Por Mackarena León.

Juan García García en su adolescencia optó por un camino fácil, viéndose involucrado en un asalto con secuestro que lo llevó a la cárcel. Fue ahí donde tuvo que crecer y luchar por sobrevivir. Luego de 20 años y un día, con dos homicidios a cuestas y una ciudad totalmente distinta, vuelve a sentir su ansiada libertad.

Es así como comienza la tan esperada secuela de la famosa y aclamada cinta “Johnny 100 pesos”, dirigida por Gustavo Graef y Patricio Lynch. Cuenta la historia de un Johnny reformado, que aprendió un oficio y que sólo quiere enmendar su camino cuidando a su madre. Pero hay un gran detalle que el personaje no se espera, ahora tiene un hijo fruto del amorío que tuvo con Patty (la secretaria del video club). Su nombre es Juan, quien a sus 20 años está involucrado en asuntos peligrosos y que lo llevarán por un camino sin retorno. Es en este punto donde el padre desconocido y algo introvertido, comienza a perpetrar acciones para salvaguardar la integridad del joven, quien se ve sometido a variadas situaciones en las que sin su padre, habría terminado muy, muy mal.

Lucas Bolvarán, es quien encarna al hijo del ex presidiario. Un chico con sueños rotos que se dejó llevar por el dinero fácil. Interpretando a la perfección a un joven rebelde que no mide sus actos y que se siente tan ajeno a la vida que vivió su padre, sin saber que está a un paso de caer en el abismo. Destaco también la actuación de Luciana Echeverría, quien juega un papel fundamental en la trama de la cinta, ya que se mueve en un ambiente sórdido y sin escrúpulos, sorprendiendo con su actuación.
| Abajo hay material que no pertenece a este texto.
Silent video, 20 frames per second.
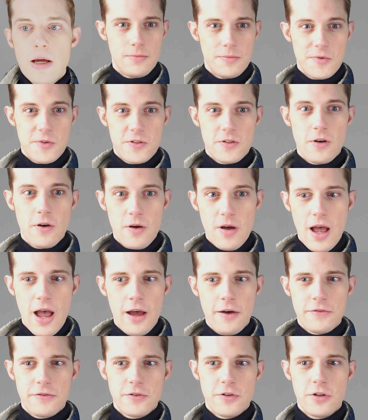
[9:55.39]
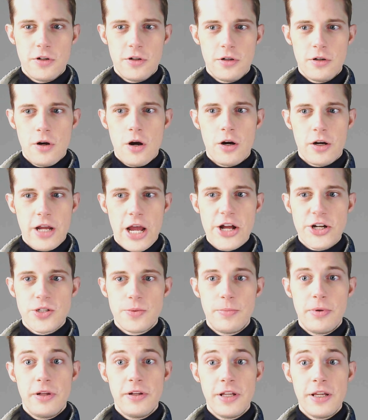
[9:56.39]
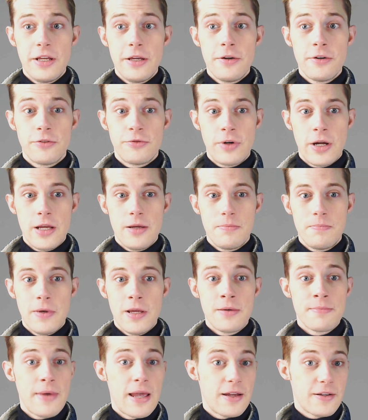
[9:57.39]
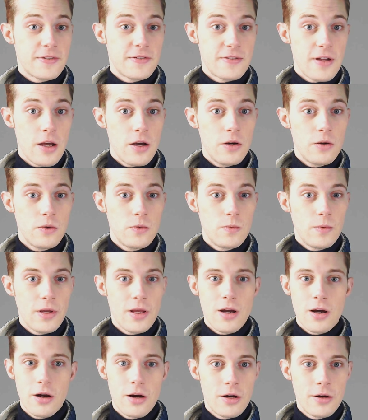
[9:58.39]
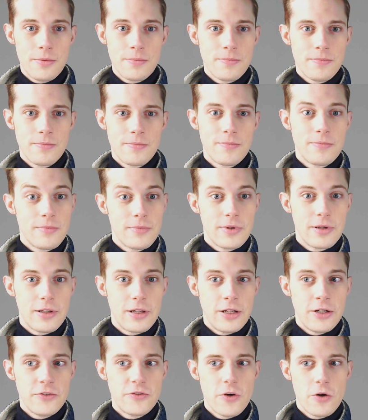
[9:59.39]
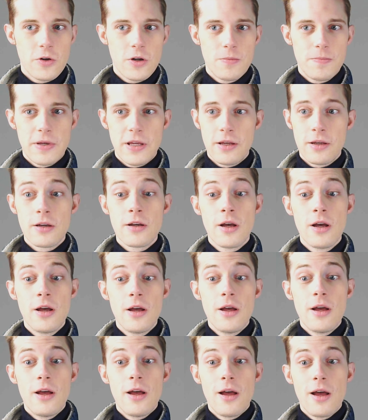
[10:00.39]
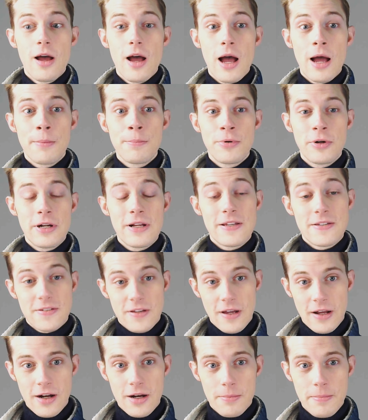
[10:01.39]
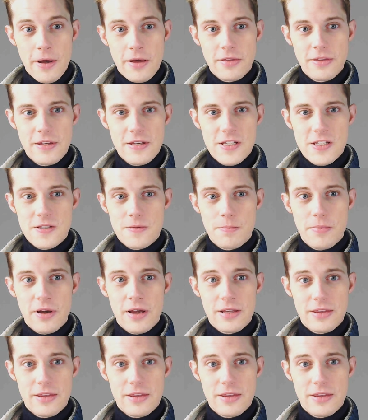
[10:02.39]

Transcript: So after our catchability rate being maxed out, we are getting Togepi. I'm pretty excited about this, but at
Pero sin duda la estrella del film es Armando Araiza, actor mexicano quien también encarnó al personaje en 1993. Un hombre firme, que transmite la madurez y seriedad de un mortal que ha sobrevivido a los embates de la cárcel, generando gran expectación y emoción al ver que los años no pasan en vano, que el chico de diecisiete años inseguro y que no sabía empuñar un arma, se ha convertido en todo un hombre al que no le tiembla la mano.

Así como la primera película se ambienta en la transición democrática, retratando la crisis social y la manipulación de los medios de comunicación. Esta nueva versión se ambienta en el Chile actual (cuando aún existían los teléfonos públicos), plasmando la sociedad consumista y altanera, en donde las cosas materiales transforman a los débiles en muñecos y a los poderosos en villanos sin ley. Una historia llena de emoción, romance, sorpresa y acción, en donde el protagonista demuestra todo lo que ha aprendido privado de libertad, que los 20 años no pasaron en vano y que hará todo para salvar a su hijo.

Es importante aclarar que no es necesario haber visto la primera parte, ya que es una historia totalmente anexa, como lo planteo Graef en una entrevista. No obstante, el haber visto el inicio de la historia, te genera emoción y grandes expectativas de saber qué pasará ahora, además que la música a cargo de Andrés Pollak trae a tu mente imágenes de la cinta anterior, generando una sinfonía moderna que se acopla a la perfección con el ambiente y las escenas. Sin duda una película para ser vista por todos y para todos, sobre todo para aquellos que consideran que Johnny es la leyenda que vivirá en la mente de los noventeros. En cines desde hoy 31 de Agosto.